I would be extremely skeptical of a library that tries to use opaque types to enforce a public interface. Semver and properly documenting what is considered public interface is how you prevent consumers from creating dependencies on implementation details (or at least making them aware of the fact that you don’t promise to not break their code if they do).

3 Likes

Since that’s your assertion, please give me one example of an existing Zig package, one that you can fetch through the Zig package manager, which behaves in the manner you described, namely that a change in version would not trigger recompilation.

It seems that I’m talking about a mechanism that you’re not aware of, let me provide you with some links:

General concept:
https://hackaday.com/2018/07/12/its-all-in-the-libs-building-a-plugin-system-using-dynamic-loading/

Some examples:
https://www.sqlite.org/loadext.html
https://redis.io/docs/latest/develop/reference/modules/
https://big-elephants.com/2015-10/writing-postgres-extensions-part-i/
https://nginx.org/en/docs/dev/development_guide.html#Modules
https://tree-sitter.github.io/tree-sitter/creating-parsers

And here’s one concrete Zig example, a Redis module I wrote in Zig a while ago:
https://github.com/kristoff-it/redis-cuckoofilter

1 Like

As the docs put it:

[opaque] is typically used for type safety when interacting with C code that does not expose struct details.

In C, this is reasonably common, for a few reasons, already adequately covered.

If you want a Zig dynamic library for whatever reason, it’s going to be using the C ABI, so the opaque pointer approach is justifiable.

If someone wanted to make module code which blobs up a struct, there’s nothing stopping that. You could really drive the point in by casting the byte array with @bitcast into a big ol’ unsigned integer, if you wanted to.

I don’t think that would be a popular choice, however. Feel free to experiment, and if it catches on, maybe it’s worth adding more language support for doing that.

But you’ve already identified a situation in your own code where it does make sense: a host/guest program, where you want to be able to pass Zig assets into a hosted runtime, and have guest code reach back into Zig with that data. I could see this being useful in Wasm, or JavaScript like you’re doing now. Lua, maybe. Any situation where the nature of the data is such that it has to be handed back to the Zig host for anything useful to happen to it.

What I’m not seeing is what promoting a byte blob to a special sort of opaque type is adding to the picture. It’s been proposed already, and it didn’t catch on.
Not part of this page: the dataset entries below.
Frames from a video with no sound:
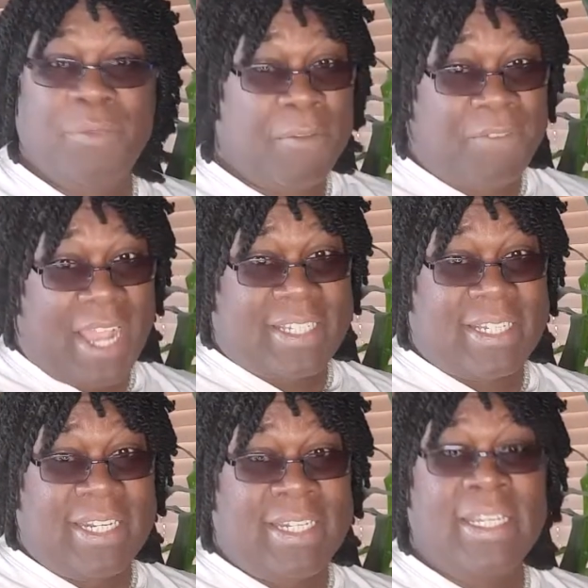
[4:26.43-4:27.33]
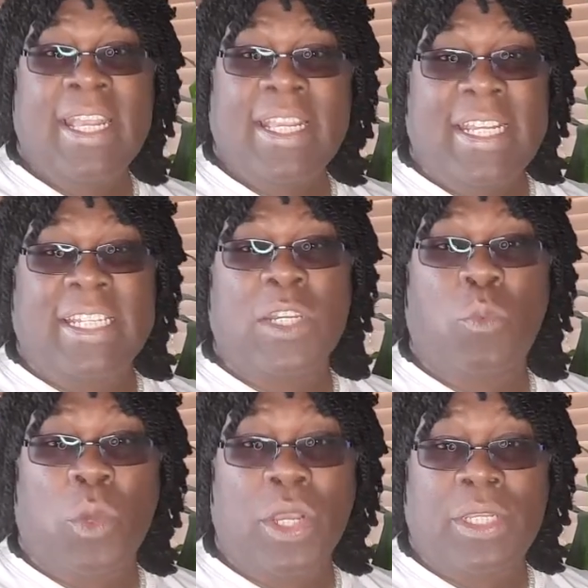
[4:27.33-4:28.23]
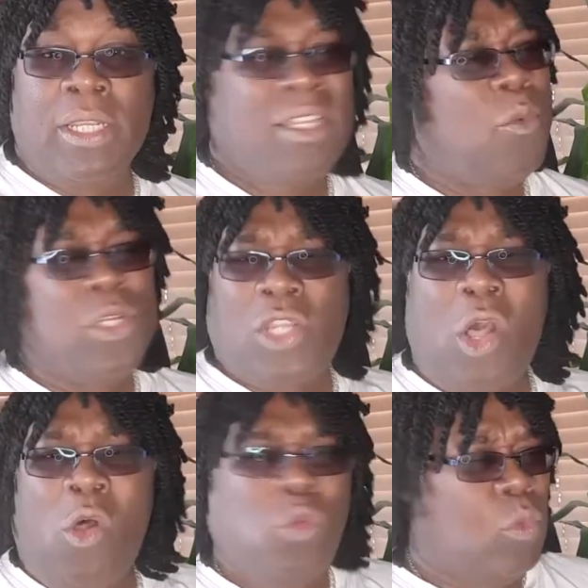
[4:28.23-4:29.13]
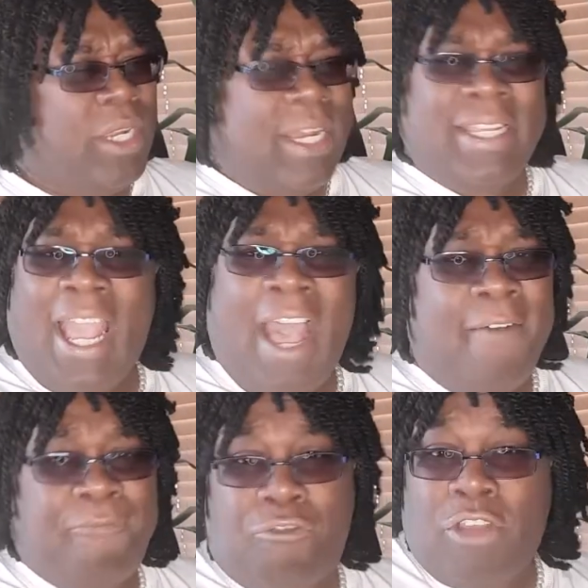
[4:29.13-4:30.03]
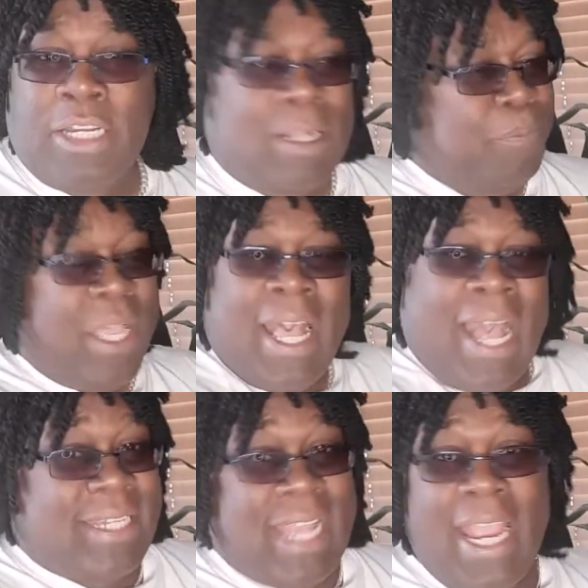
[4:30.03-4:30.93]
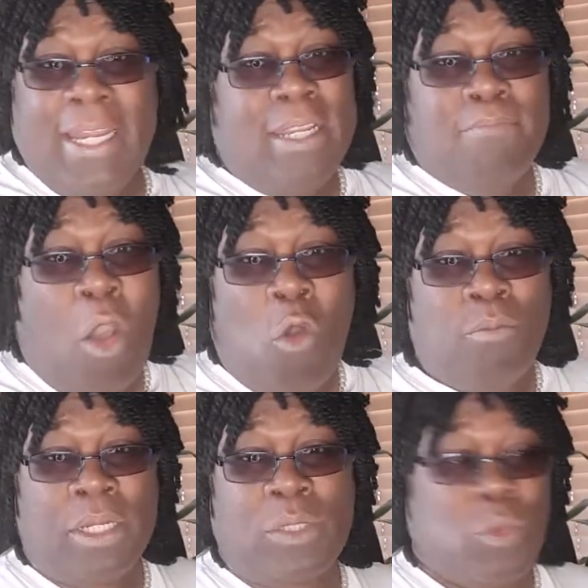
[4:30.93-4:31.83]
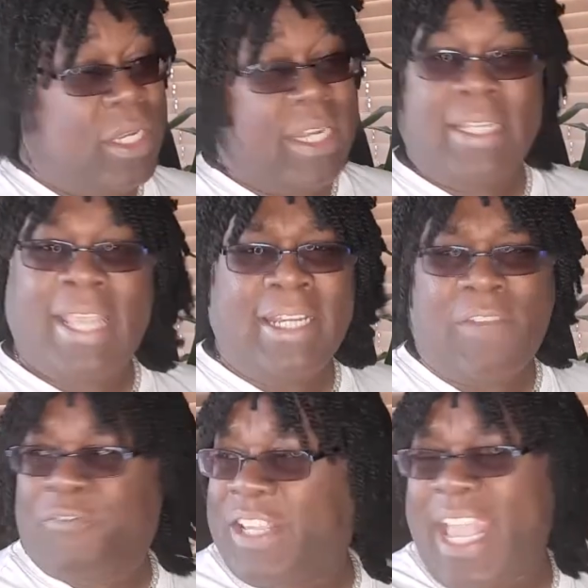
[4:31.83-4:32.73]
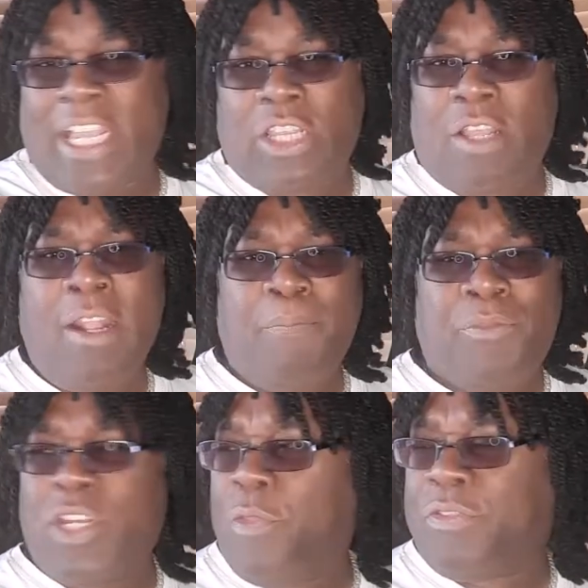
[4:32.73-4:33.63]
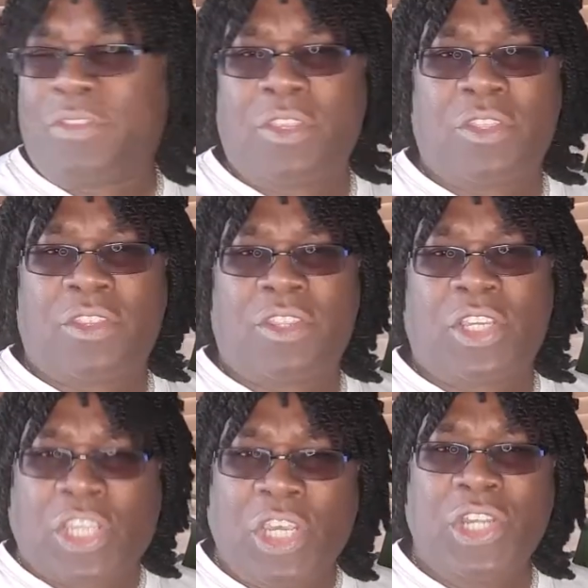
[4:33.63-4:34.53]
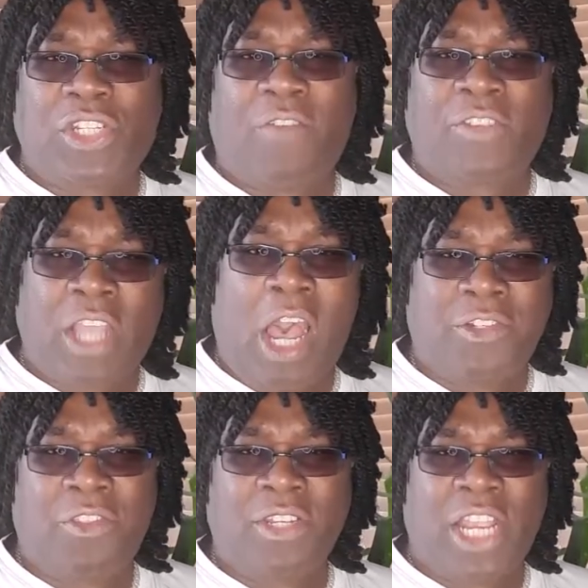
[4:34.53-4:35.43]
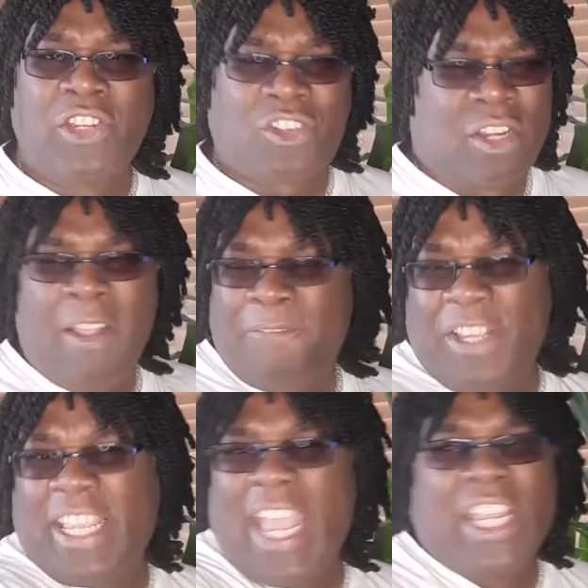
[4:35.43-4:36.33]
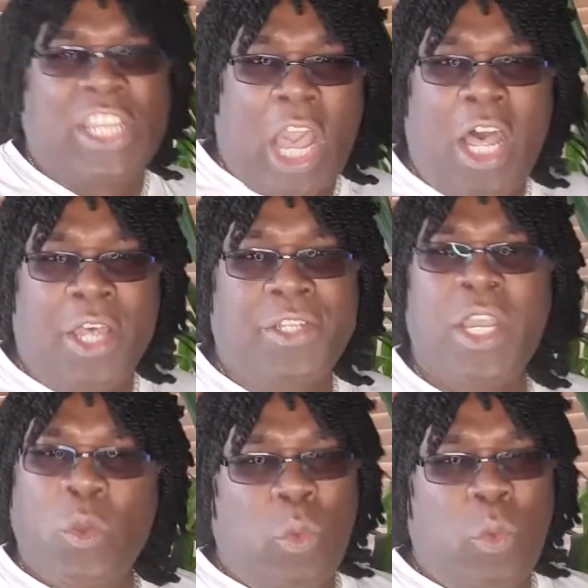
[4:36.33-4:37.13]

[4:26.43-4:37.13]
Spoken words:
The vaccine isn't working. They were told we're going to get our freedom at any moment. We're going to get it. Forget the curse of God of the nation. Forget God.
No proposal based on access control has been accepted, and it will probably stay that way. I consider that a good thing, because Zig is a low-level language, structs are literal regions of memory carrying data. It’s possible to obscure what that data means, but not what it is, so sufficiently determined user code can always figure the rest of it out, and all that private fields or sized opaque types (which is just a struct where all the fields are private) can do is make life frustrating and annoying for whomever has to make some internal use of an asset for which some of the type metadata has been excluded.

It’s not even difficult to do this ā€˜by hand’, it is in fact very easy. There’s no advantage in making it easier than it already is.